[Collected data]
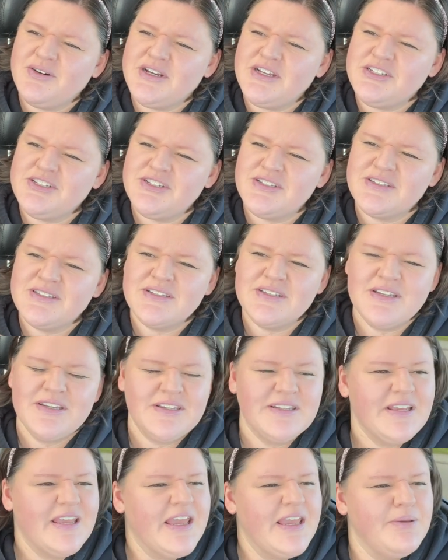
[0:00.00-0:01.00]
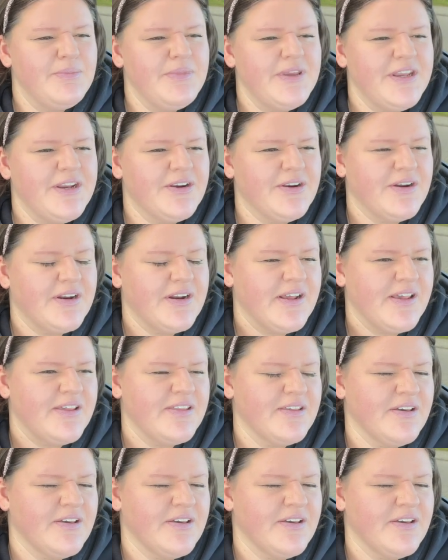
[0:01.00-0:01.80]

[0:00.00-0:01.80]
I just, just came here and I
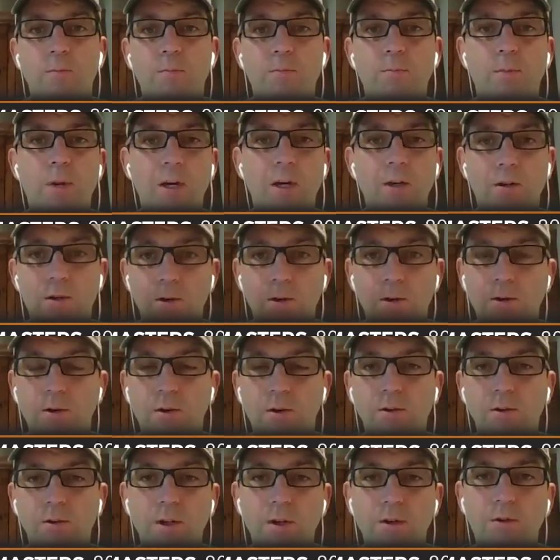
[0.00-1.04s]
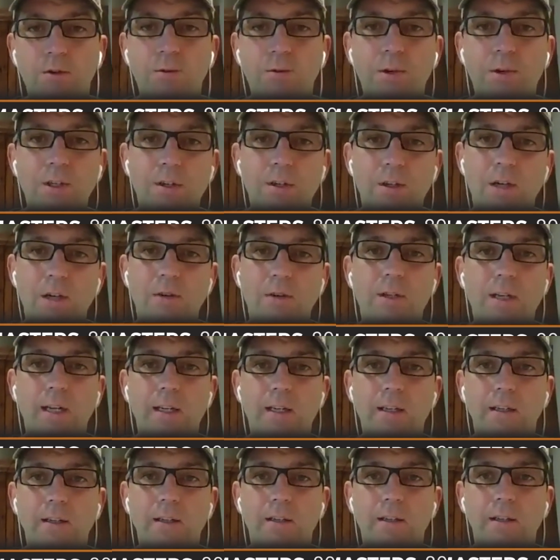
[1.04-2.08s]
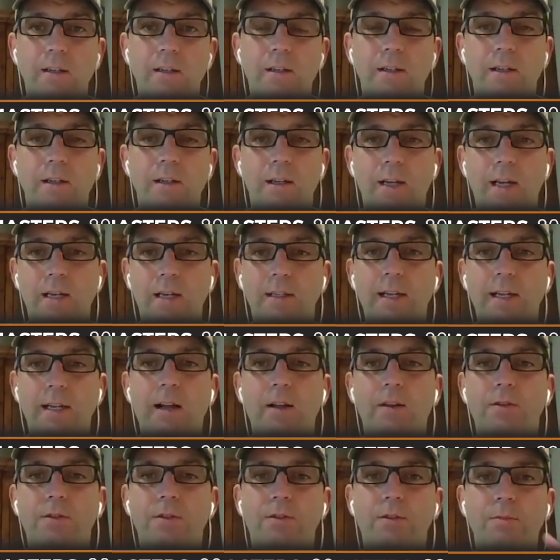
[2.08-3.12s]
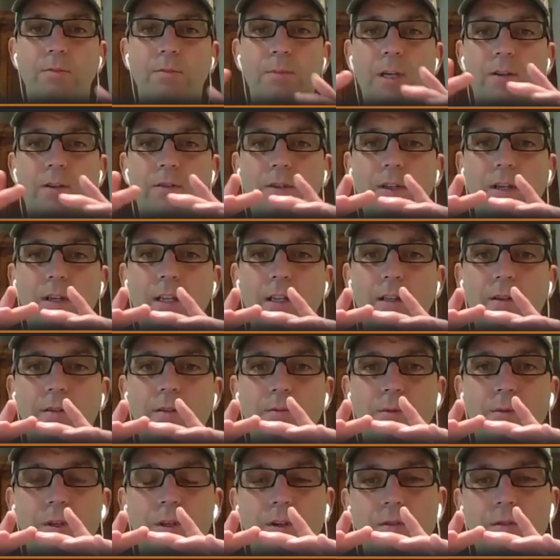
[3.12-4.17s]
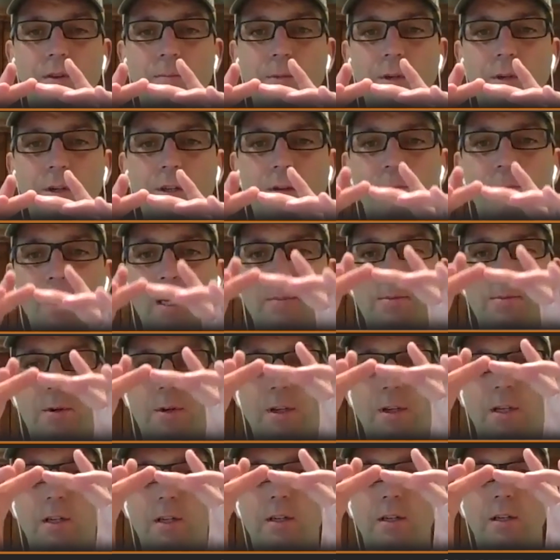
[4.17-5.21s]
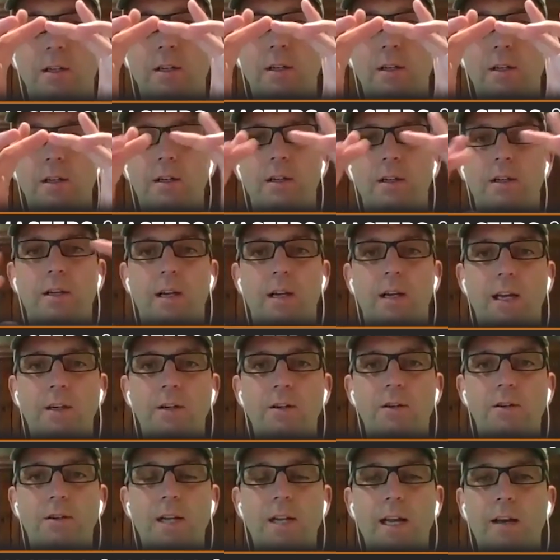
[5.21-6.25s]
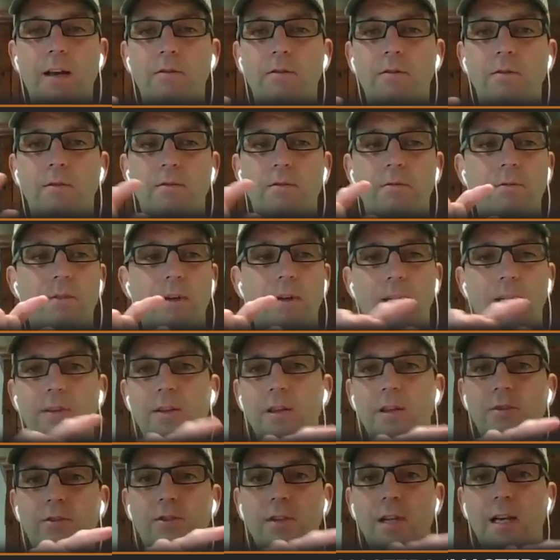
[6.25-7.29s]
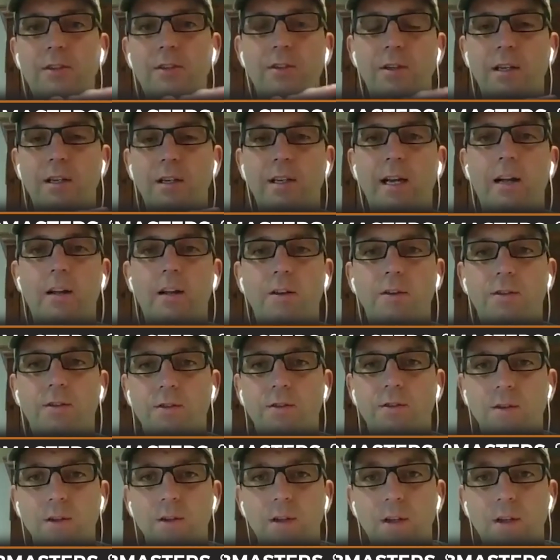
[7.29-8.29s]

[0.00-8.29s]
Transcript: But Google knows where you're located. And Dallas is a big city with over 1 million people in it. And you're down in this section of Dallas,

--

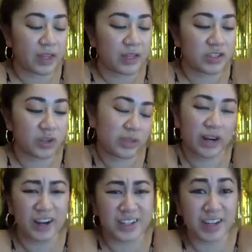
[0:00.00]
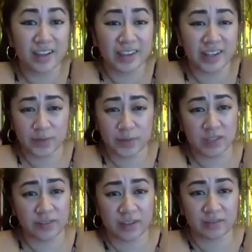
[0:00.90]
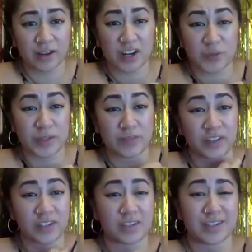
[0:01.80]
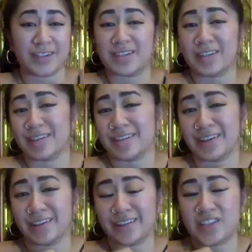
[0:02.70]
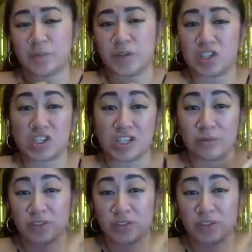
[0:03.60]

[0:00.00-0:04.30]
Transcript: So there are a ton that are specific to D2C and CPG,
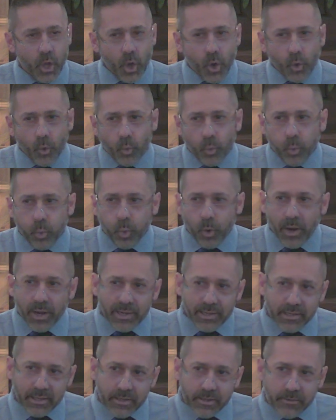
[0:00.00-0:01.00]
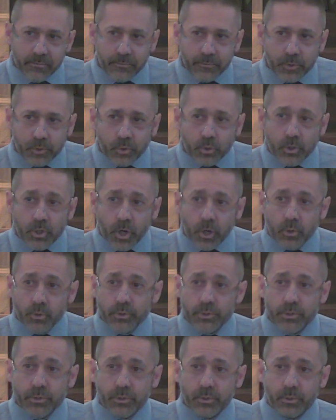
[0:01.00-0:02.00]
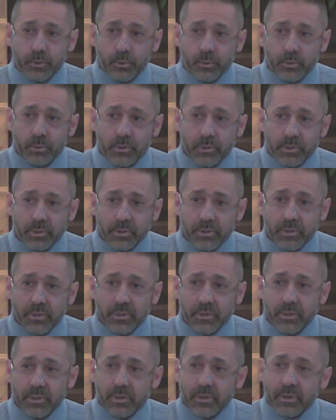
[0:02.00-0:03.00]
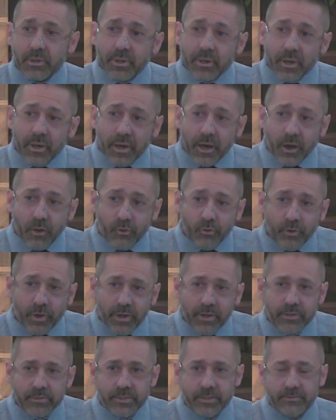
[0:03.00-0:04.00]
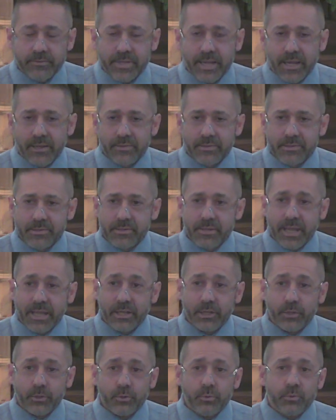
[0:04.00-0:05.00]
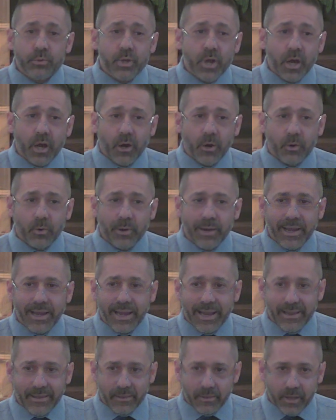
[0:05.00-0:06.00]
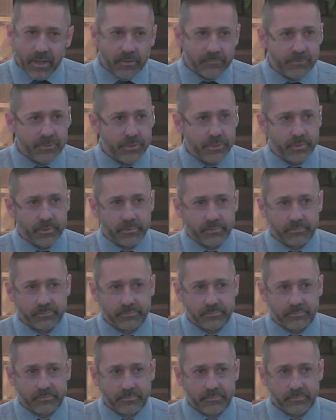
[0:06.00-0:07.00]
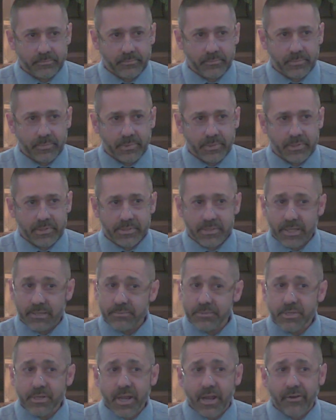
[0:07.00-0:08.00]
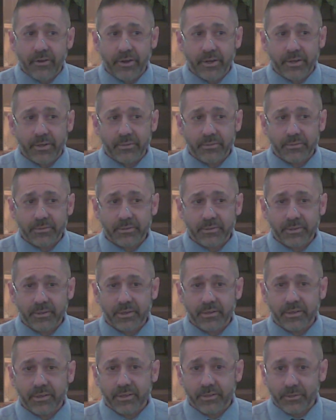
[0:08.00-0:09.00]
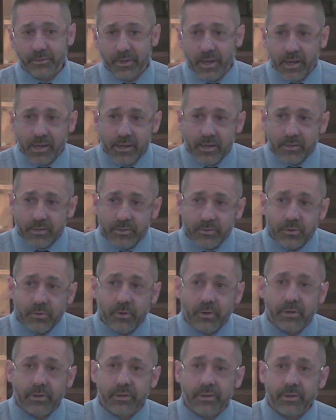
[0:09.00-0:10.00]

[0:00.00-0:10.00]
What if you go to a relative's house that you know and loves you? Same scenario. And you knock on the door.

§ Task item: Write out exactly the run of lines above that starts at the line containing "[0:01.00-0:01.80]" and ends at the line containing "Transcript: But Google". Include both, and leave the pictures out.

§ Output for this exercise:
[0:01.00-0:01.80]

[0:00.00-0:01.80]
I just, just came here and I
[0.00-1.04s]
[1.04-2.08s]
[2.08-3.12s]
[3.12-4.17s]
[4.17-5.21s]
[5.21-6.25s]
[6.25-7.29s]
[7.29-8.29s]

[0.00-8.29s]
Transcript: But Google knows where you're located. And Dallas is a big city with over 1 million people in it. And you're down in this section of Dallas,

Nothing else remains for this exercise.